Leaving every image behind, reproduce the records word for word.

★ ★ ★

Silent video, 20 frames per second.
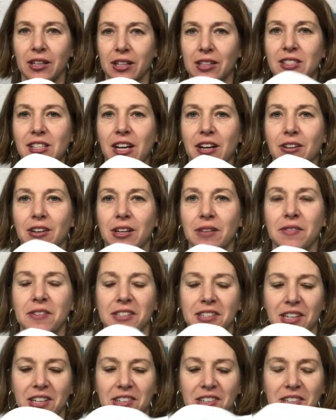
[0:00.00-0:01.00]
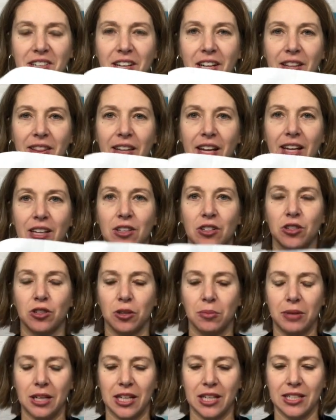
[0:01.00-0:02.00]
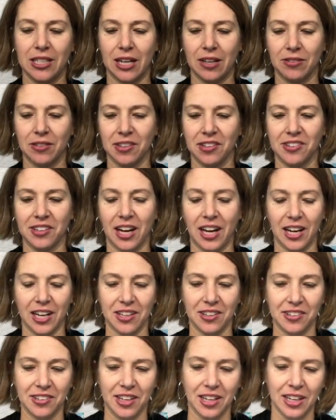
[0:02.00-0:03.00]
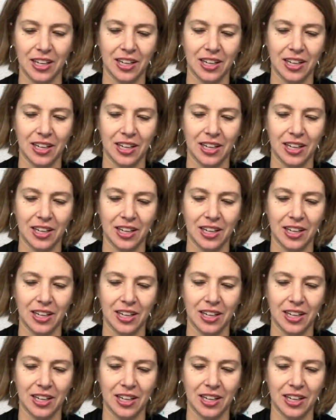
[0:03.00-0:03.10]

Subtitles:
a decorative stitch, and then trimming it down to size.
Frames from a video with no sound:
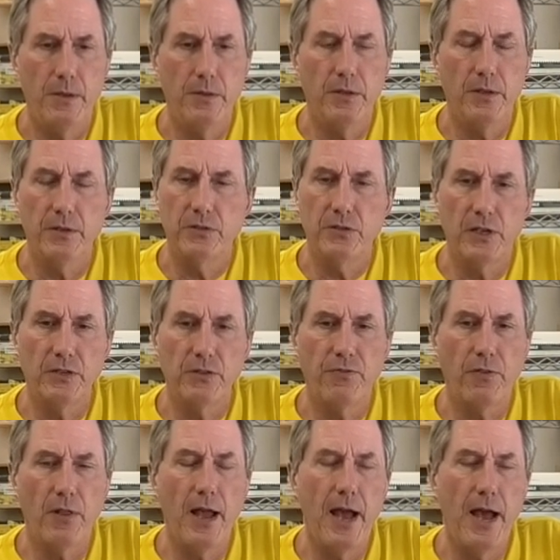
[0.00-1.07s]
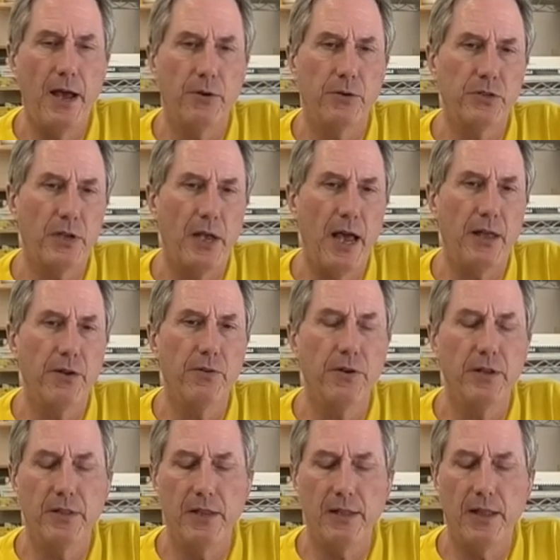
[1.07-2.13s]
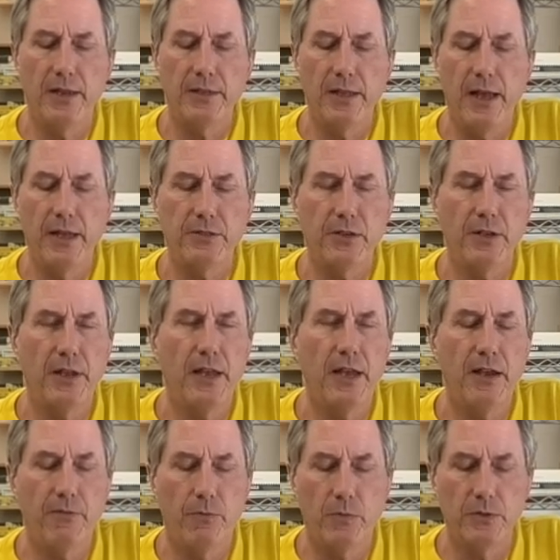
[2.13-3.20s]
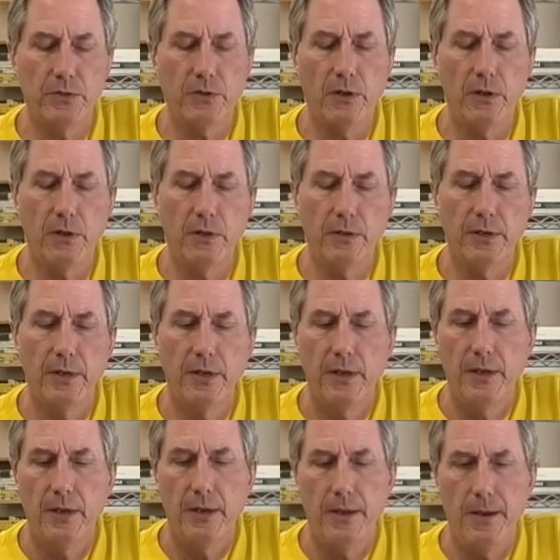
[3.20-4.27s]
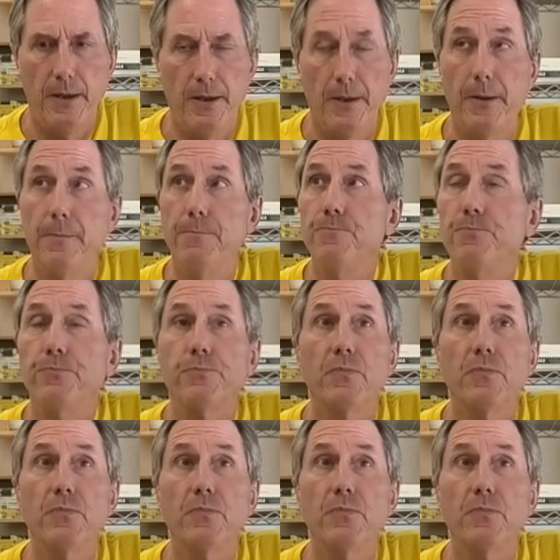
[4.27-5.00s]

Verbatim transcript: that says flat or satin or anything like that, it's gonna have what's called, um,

★ ★ ★

__EXERCISE ANSWER__.
Silent video, 20 frames per second.
[0:00.00-0:01.00]
[0:01.00-0:02.00]
[0:02.00-0:03.00]
[0:03.00-0:03.10]

Subtitles:
a decorative stitch, and then trimming it down to size.
Frames from a video with no sound:
[0.00-1.07s]
[1.07-2.13s]
[2.13-3.20s]
[3.20-4.27s]
[4.27-5.00s]

Verbatim transcript: that says flat or satin or anything like that, it's gonna have what's called, um,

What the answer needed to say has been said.